Overall, Bradley recorded 13 hours of footage of his assaults, which occurred from 1998 to December 2009, Garland said, and many of those videos were edited into three-minute video clips. Garland said none of the clips were made in 2005, which he noted was when Bradley was under investigation by the Milford Police Department.

Besides miniature hand-held cameras, Bradley also used pen cameras, a small camera attached to the end of a fountain pen with a small USB storage device attached. In a video Bradley called “Pen Safe,” the doctor is shown adjusting the pen, in the pocket of his doctor scrubs, in a mirror before going into an exam room and then using the pen to film a young girl’s genital area, Garland said.

After Garland’s testimony, and both sides resting their case, Carpenter asked Bradley if he’d wish to testify, even if it is against the advice of his counsel.

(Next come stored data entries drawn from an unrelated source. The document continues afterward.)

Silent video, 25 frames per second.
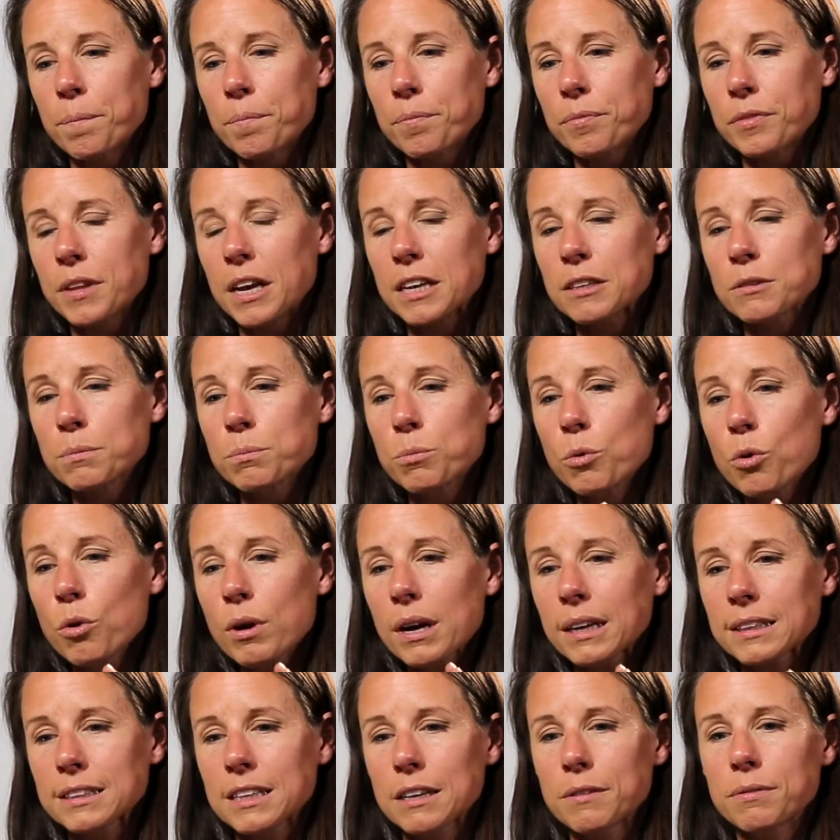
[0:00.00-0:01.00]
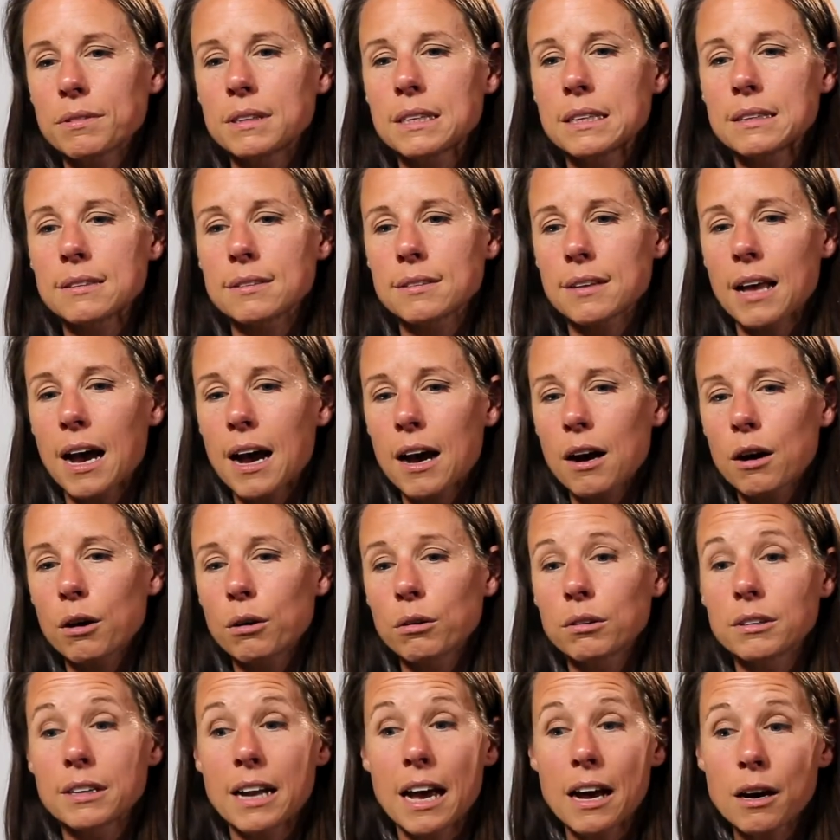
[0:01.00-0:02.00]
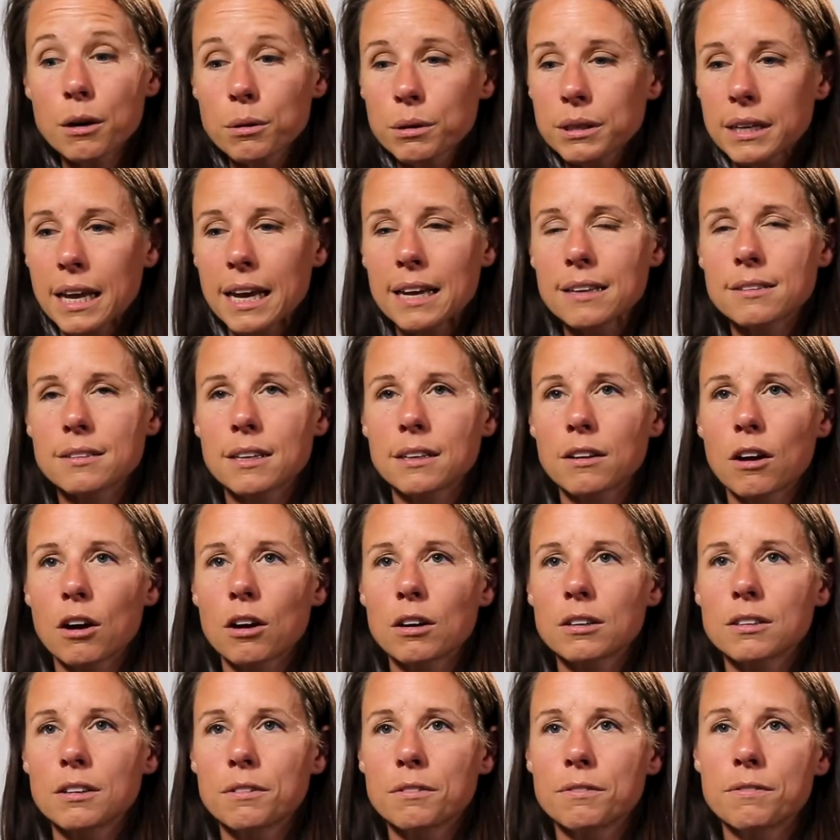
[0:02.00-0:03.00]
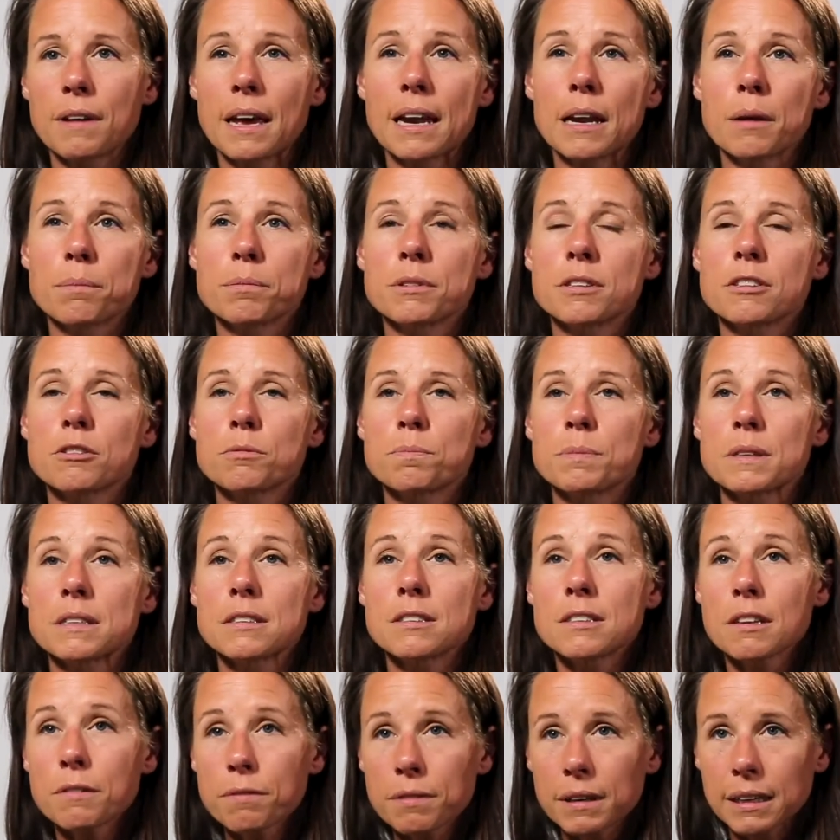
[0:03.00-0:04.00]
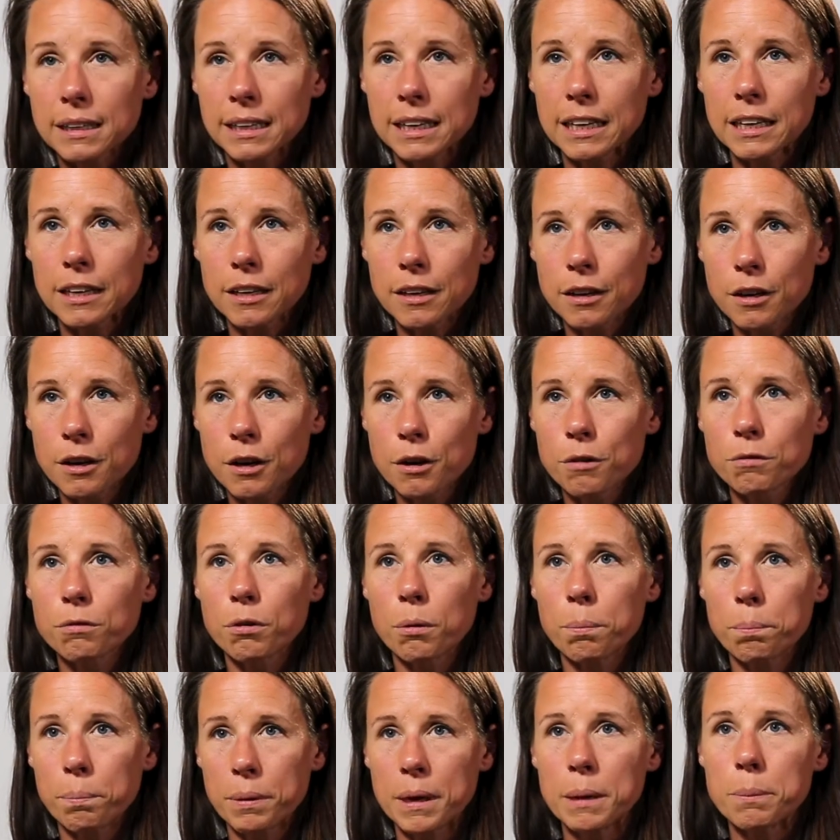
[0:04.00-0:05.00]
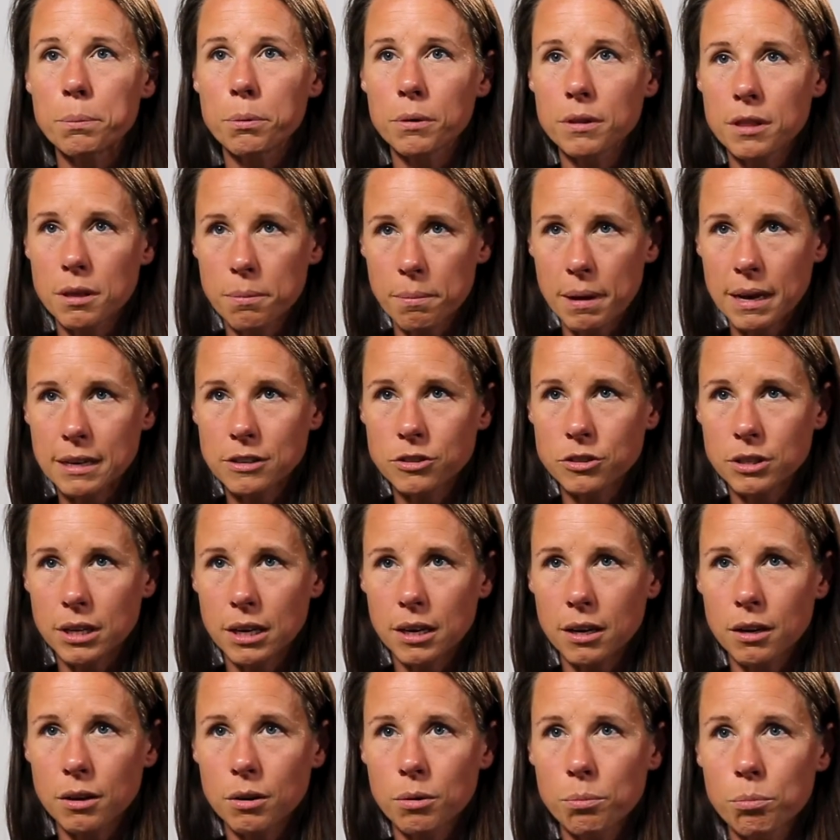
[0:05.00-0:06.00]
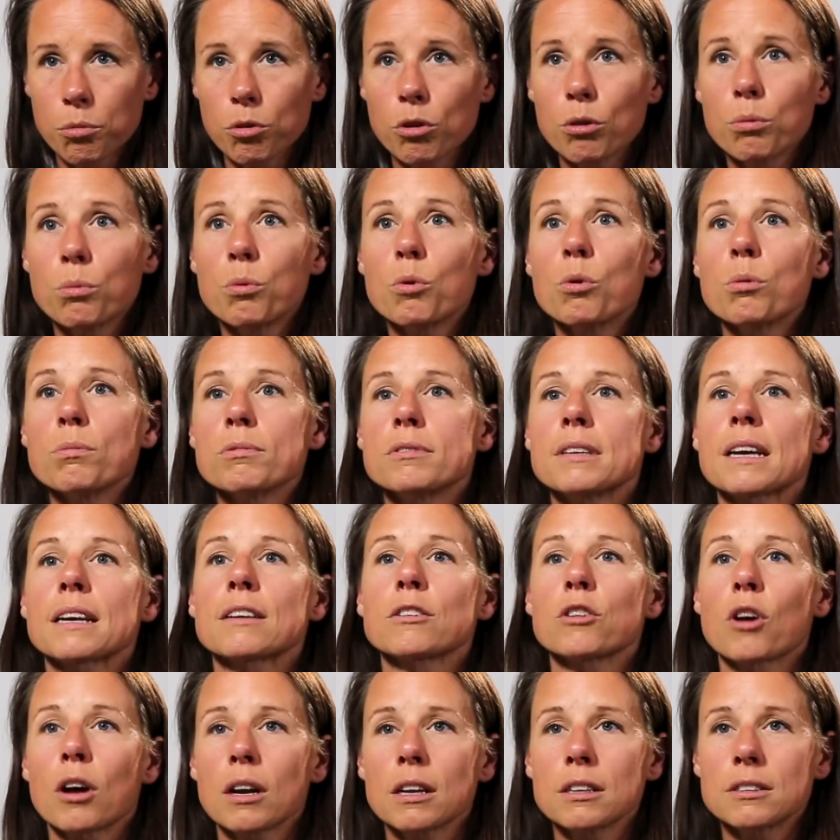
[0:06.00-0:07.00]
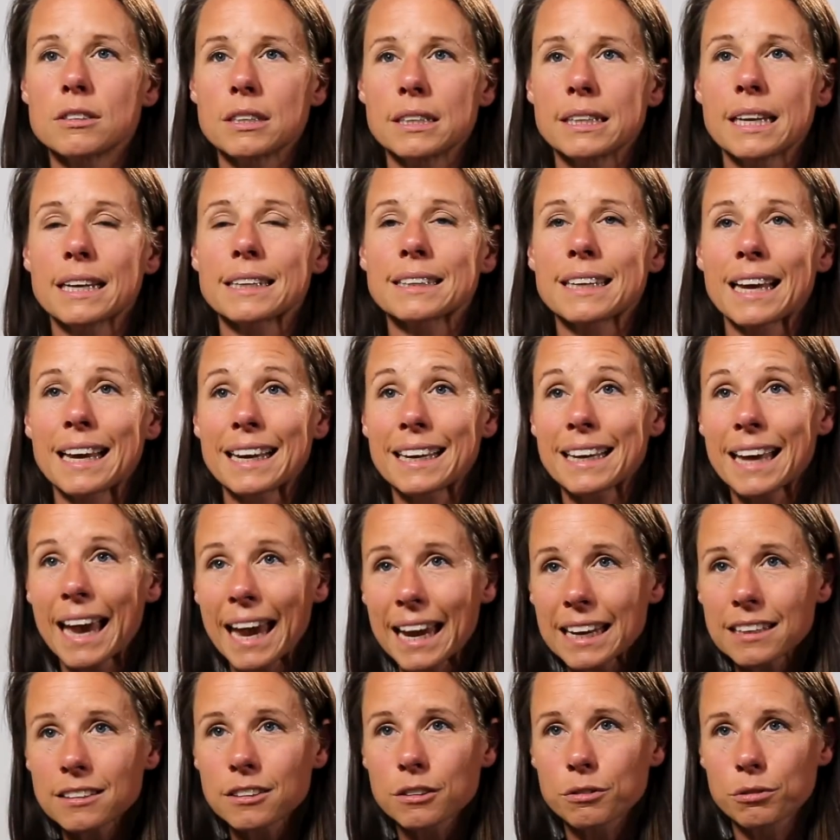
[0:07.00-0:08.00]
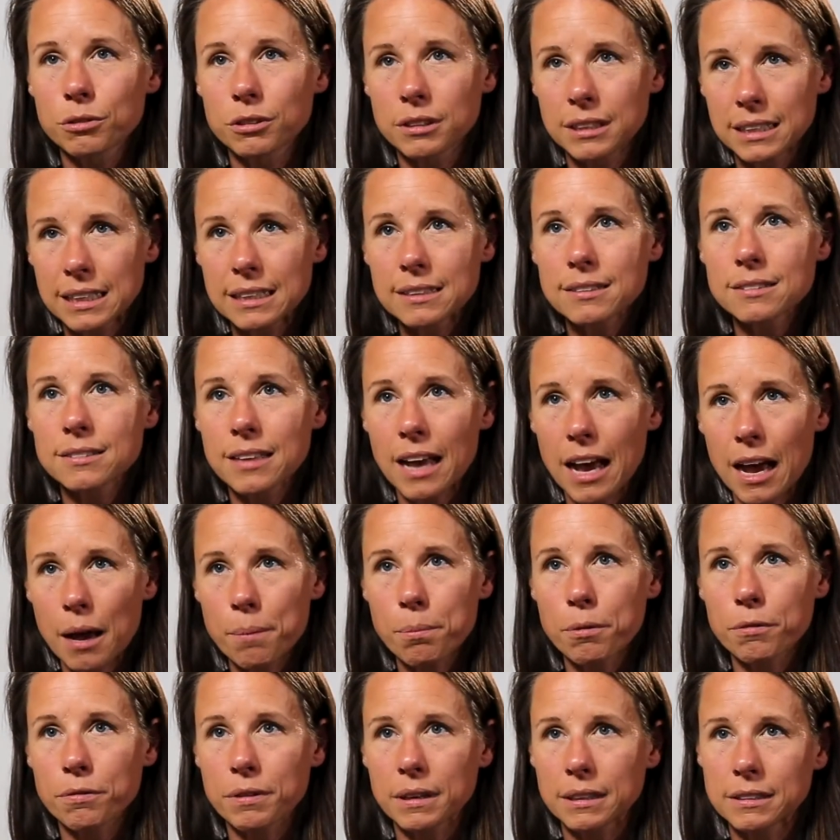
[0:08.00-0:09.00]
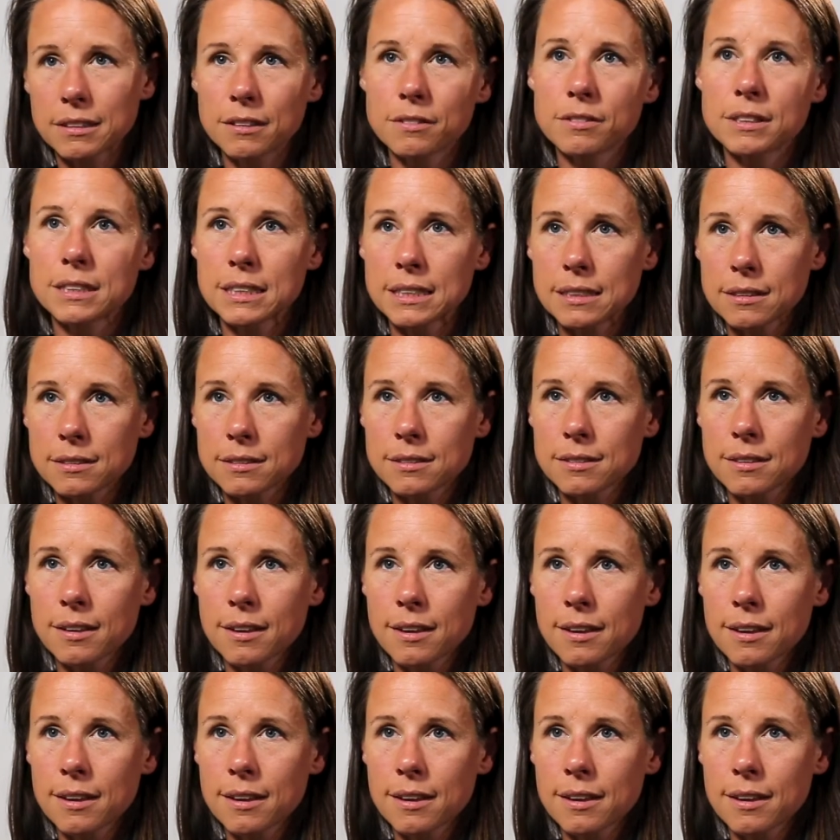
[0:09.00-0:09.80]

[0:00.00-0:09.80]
There's more activities nowadays that are developed specifically for people with dementia, more warm technology that can cater for these type of activities.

In a gravelly voice, Bradley said he did not wish to testify.

Also testifying for the prosecution was Detective Thomas Elliott, the officer who arrested Bradley. Elliott went through the time sequence that led to Bradley’s apprehension and how the video files were seized.

Outside the courtroom, attorneys for both sides continued to respect Carpenter’s gag order against talking to the media. Attorney General Joseph “Beau” Biden III, flanked by the state’s legal team and two large boxes of evidence, had no comment. Johnson also did not comment on the proceedings.

Carpenter set no timetable for rendering a verdict but said he would notify counsel when he makes his decision.